Li and colleagues used three model plants, including Arabidopsis thaliana, Triticum
aestivum and Zea mays (1,2). These plants were cultivated in the same baseline soil collected from the field in four pots for each species of plants for a total of 12 pots. After growing for 29 days in the normal atmospheric conditions, these plants were then transferred to grow in a chamber with a 13carbon (IV) oxide atmosphere. Identical pots from each plant species were collected after three days of growth in a 13carbon (IV) oxide chamber to generate baseline rhizosphere samples. The other remaining identical pots for each plant species were collected after 8 days of growth in a 13carbon (IV) atmosphere to generate time point 2 rhizosphere samples (Li et al. 2). The 12 rhizosphere soil samples as well as the two baseline soil samples as the controls were then analyzed using meta-proteomics and meta-genomics (Li et al. 2). Li and colleagues found that the average percentage of the 13C atom of the 13C-labeled proteins was greater in time point 2 rhizosphere samples than from on baseline samples using Mann-Whitney U test (p value = 0.00262) (Li et al., 2,3).

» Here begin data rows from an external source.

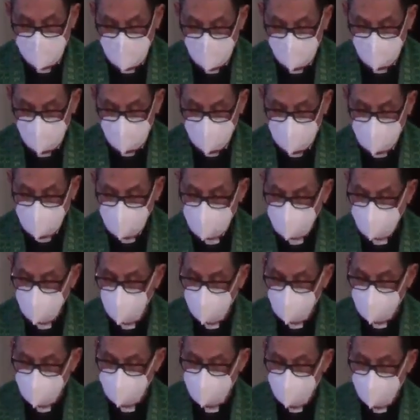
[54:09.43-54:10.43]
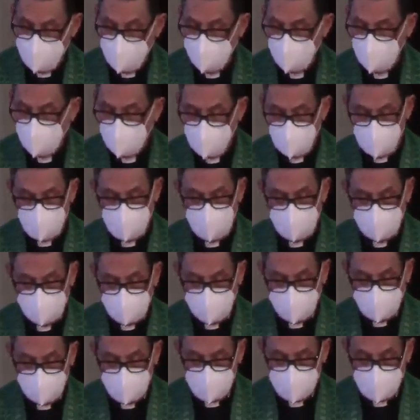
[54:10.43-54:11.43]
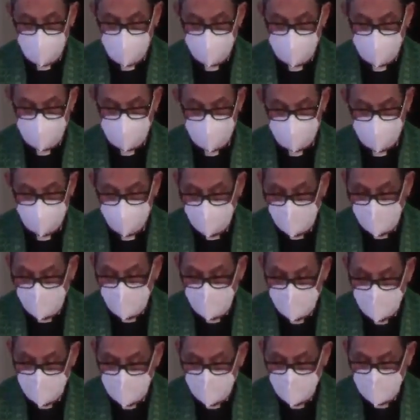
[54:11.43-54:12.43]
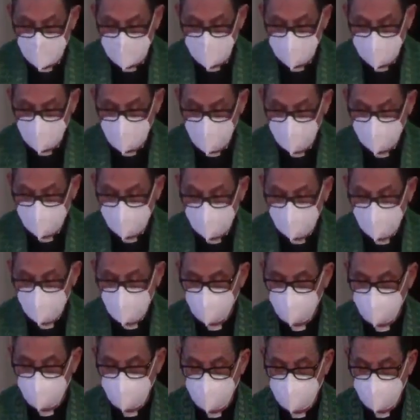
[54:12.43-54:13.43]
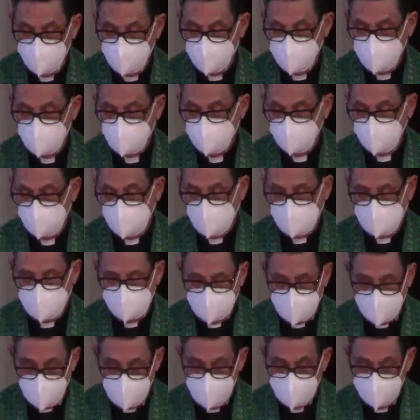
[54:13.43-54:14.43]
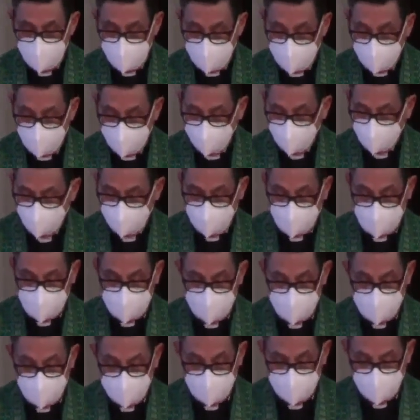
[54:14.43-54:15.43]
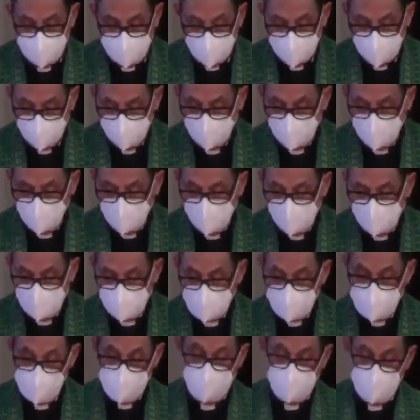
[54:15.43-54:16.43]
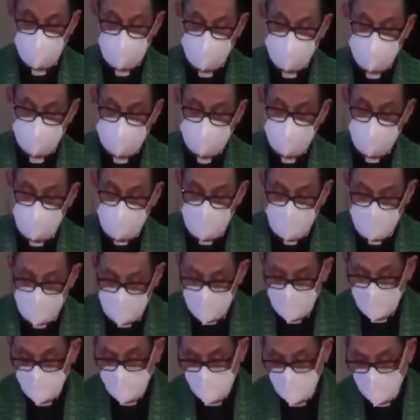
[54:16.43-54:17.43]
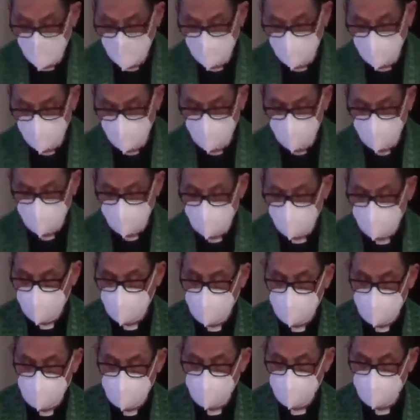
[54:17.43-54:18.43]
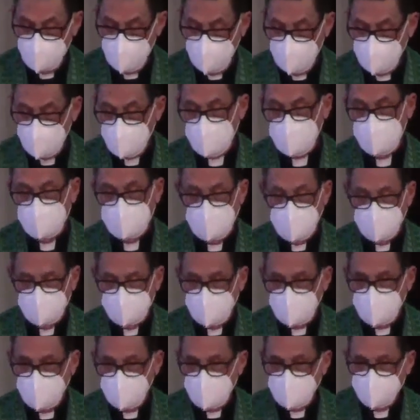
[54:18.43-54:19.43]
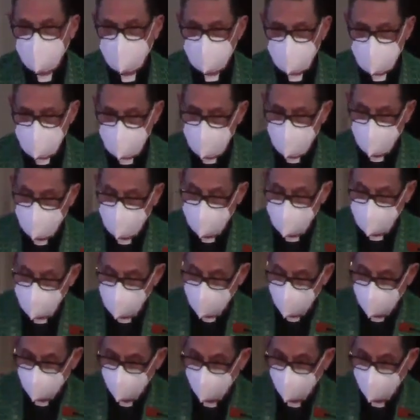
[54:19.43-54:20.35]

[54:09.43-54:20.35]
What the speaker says: The insults being hurled at each other cannot be repeated in polite company. Still, Jesus teaches us to love our adversaries.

Most of the identified 13C-labelled proteins in Li et al. (3) study, were predominantly house-keeping proteins, such as glycolysis enzymes, ribosomal proteins, and chaperones.

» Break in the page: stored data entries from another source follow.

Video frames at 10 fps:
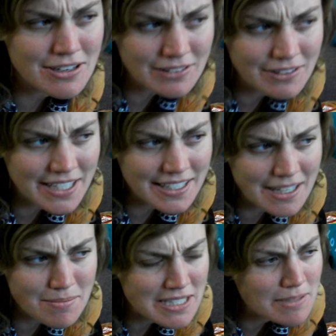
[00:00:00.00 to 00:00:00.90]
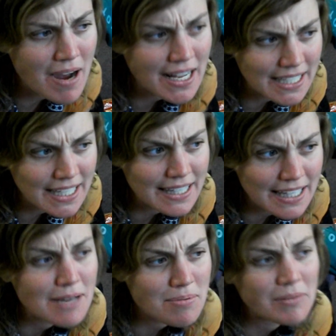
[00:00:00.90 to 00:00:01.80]
that you're looking at them and smiling,
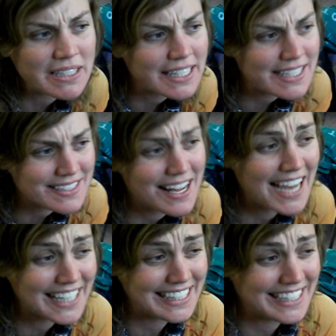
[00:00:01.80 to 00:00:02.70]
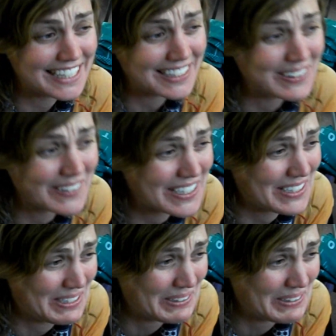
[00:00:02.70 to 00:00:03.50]
then they're probably less likely to look at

The predominant series of scaffolds in the metagenome assembly across the 14-soil samples were utilized to bin scaffolds into the metagenome-assembled genomes. The untargeted binning yielded 41-medium-quality bacterial metagenome-assembled genomes and one medium-quality archaeal-metagenome-assembled genomes (Li et al., 3). All these metagenome-assembled genomes comprised of less than 10% genome contamination and more than 70% genome completeness. Thirty-two (32) of the 41 identified bacterial metagenome-assembled genomes were found to have belonged to Bacteroidetes, Proteobacteria, and Actinobacteria (Li t al. 3). Metagenome-assembled genomes derived from rhizosphere microorganisms, which yielded the 13C-labelled proteins were recovered through application of a targeted binning approach (Li et al. 4). Fourteen (14) out of 28 identified 13C-labelled proteins, 14 were binned into four metagenome-assembled genomes, which comprised of the medium-quality metagenome-assembled genome-45 (MAG45) with 54% genome completeness and three low-quality MAGs, which were MAG46, MAG44, and MAGG43 with genome completeness between 42% and 21%. The percentage of 13C-labelled atoms ranged from 15-46%. MAG43 belonged to unclassified taxon associated to the Chloroflexi-related group, MAG46 to Archrobacter genus, MAG44 to Pseudomonas genus, and MAG45 to oxalobacteraceae family (Li et al. 4).
In conclusion, rhizosphere microorganisms have the capability of controlling the plant physiology through secretion of phytohormones, such as auxin and cytokinin (Li et al. 4). Li and colleagues hypothesized that methanol can act as an important source of carbon for soil microorganism through the XoxF-based methylotrophic pathways (6). The authors identified four soil-based microorganisms (MAG45, MAG46, MAG44, and MAGG43) that could synthesize 13C-labeled proteins in the plant rhizosphere for plants growing under 13Carbon (IV) oxide atmosphere. The 13C-labelled microbial proteins demonstrated transfer of photosynthetically-fixed 13C from 13Carbon (IV) oxide in plant hosts and then transferred to rhizosphere microorganisms (Li et al. 7).